Without the pictures, set down everything in the listing exactly.

(Data)

==================================================

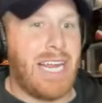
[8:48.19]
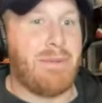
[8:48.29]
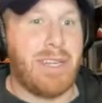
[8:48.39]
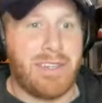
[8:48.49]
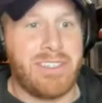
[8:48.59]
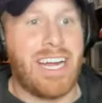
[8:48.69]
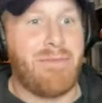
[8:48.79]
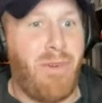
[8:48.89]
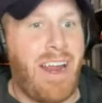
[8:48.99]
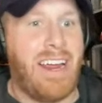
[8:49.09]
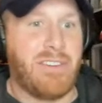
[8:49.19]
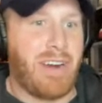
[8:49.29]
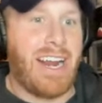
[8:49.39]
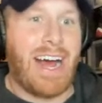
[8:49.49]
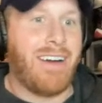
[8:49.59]
Dame Lillard type range,
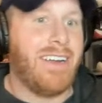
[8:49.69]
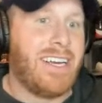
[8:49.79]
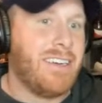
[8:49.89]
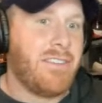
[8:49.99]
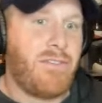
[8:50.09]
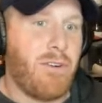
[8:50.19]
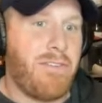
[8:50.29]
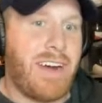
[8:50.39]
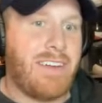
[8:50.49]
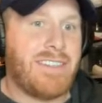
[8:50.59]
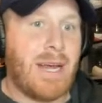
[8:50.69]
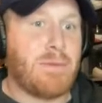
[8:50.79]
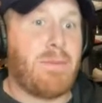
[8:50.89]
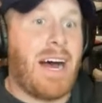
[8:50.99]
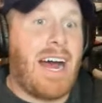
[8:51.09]
right out 4 or 5
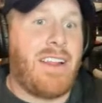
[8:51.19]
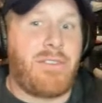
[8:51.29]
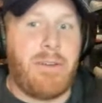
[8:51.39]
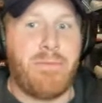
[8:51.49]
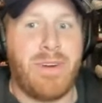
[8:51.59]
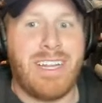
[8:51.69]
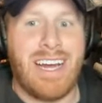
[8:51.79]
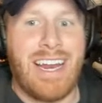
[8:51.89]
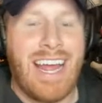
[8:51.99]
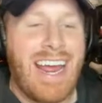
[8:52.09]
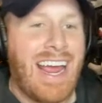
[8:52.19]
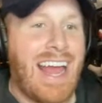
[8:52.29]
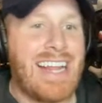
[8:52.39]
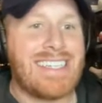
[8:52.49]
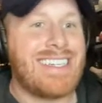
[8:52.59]
steps behind the 3-point line.
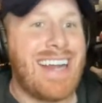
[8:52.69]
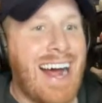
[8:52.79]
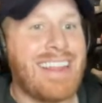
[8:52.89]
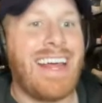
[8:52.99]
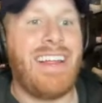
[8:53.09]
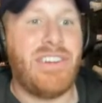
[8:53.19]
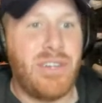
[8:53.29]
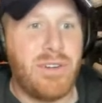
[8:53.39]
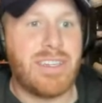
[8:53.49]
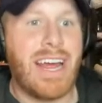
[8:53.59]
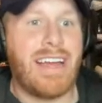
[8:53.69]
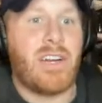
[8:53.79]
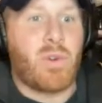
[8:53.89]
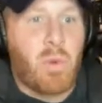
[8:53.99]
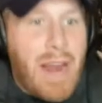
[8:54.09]
And it's not that he shoots
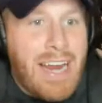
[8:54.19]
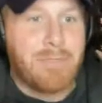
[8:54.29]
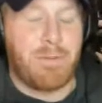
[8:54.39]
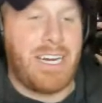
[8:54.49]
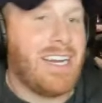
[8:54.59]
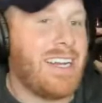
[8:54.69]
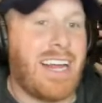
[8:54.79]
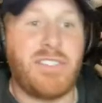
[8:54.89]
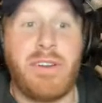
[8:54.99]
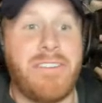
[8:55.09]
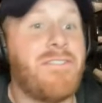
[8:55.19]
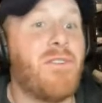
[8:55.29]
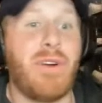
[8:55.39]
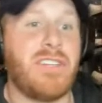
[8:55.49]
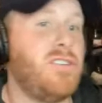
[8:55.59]
he's not shooting
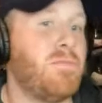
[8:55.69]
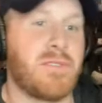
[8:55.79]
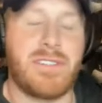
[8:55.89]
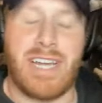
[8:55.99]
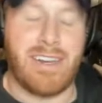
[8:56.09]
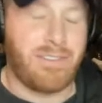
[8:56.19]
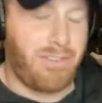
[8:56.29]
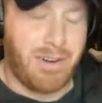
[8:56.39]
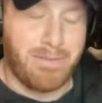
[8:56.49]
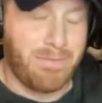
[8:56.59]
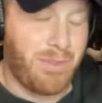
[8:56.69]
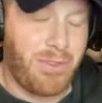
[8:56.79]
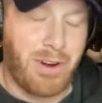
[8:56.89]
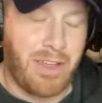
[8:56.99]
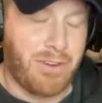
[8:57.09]
42% from
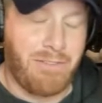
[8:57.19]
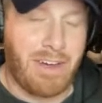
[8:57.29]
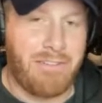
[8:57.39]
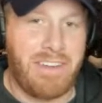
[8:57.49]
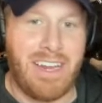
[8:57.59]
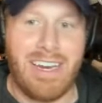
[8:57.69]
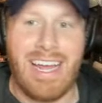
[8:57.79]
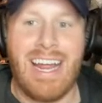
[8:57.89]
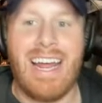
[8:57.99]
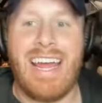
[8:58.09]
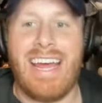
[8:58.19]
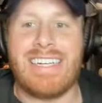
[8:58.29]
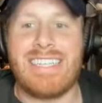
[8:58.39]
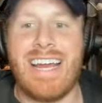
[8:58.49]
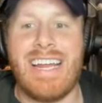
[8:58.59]
30, 35 feet.
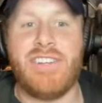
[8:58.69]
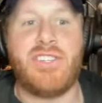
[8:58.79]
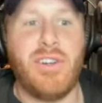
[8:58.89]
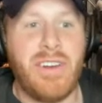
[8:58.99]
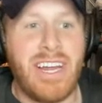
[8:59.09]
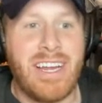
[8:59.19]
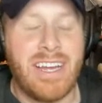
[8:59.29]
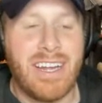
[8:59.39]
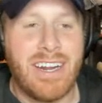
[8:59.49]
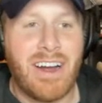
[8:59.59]
It's that he's shooting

==================================================

(Written answer)
[8:48.19]
[8:48.29]
[8:48.39]
[8:48.49]
[8:48.59]
[8:48.69]
[8:48.79]
[8:48.89]
[8:48.99]
[8:49.09]
[8:49.19]
[8:49.29]
[8:49.39]
[8:49.49]
[8:49.59]
Dame Lillard type range,
[8:49.69]
[8:49.79]
[8:49.89]
[8:49.99]
[8:50.09]
[8:50.19]
[8:50.29]
[8:50.39]
[8:50.49]
[8:50.59]
[8:50.69]
[8:50.79]
[8:50.89]
[8:50.99]
[8:51.09]
right out 4 or 5
[8:51.19]
[8:51.29]
[8:51.39]
[8:51.49]
[8:51.59]
[8:51.69]
[8:51.79]
[8:51.89]
[8:51.99]
[8:52.09]
[8:52.19]
[8:52.29]
[8:52.39]
[8:52.49]
[8:52.59]
steps behind the 3-point line.
[8:52.69]
[8:52.79]
[8:52.89]
[8:52.99]
[8:53.09]
[8:53.19]
[8:53.29]
[8:53.39]
[8:53.49]
[8:53.59]
[8:53.69]
[8:53.79]
[8:53.89]
[8:53.99]
[8:54.09]
And it's not that he shoots
[8:54.19]
[8:54.29]
[8:54.39]
[8:54.49]
[8:54.59]
[8:54.69]
[8:54.79]
[8:54.89]
[8:54.99]
[8:55.09]
[8:55.19]
[8:55.29]
[8:55.39]
[8:55.49]
[8:55.59]
he's not shooting
[8:55.69]
[8:55.79]
[8:55.89]
[8:55.99]
[8:56.09]
[8:56.19]
[8:56.29]
[8:56.39]
[8:56.49]
[8:56.59]
[8:56.69]
[8:56.79]
[8:56.89]
[8:56.99]
[8:57.09]
42% from
[8:57.19]
[8:57.29]
[8:57.39]
[8:57.49]
[8:57.59]
[8:57.69]
[8:57.79]
[8:57.89]
[8:57.99]
[8:58.09]
[8:58.19]
[8:58.29]
[8:58.39]
[8:58.49]
[8:58.59]
30, 35 feet.
[8:58.69]
[8:58.79]
[8:58.89]
[8:58.99]
[8:59.09]
[8:59.19]
[8:59.29]
[8:59.39]
[8:59.49]
[8:59.59]
It's that he's shooting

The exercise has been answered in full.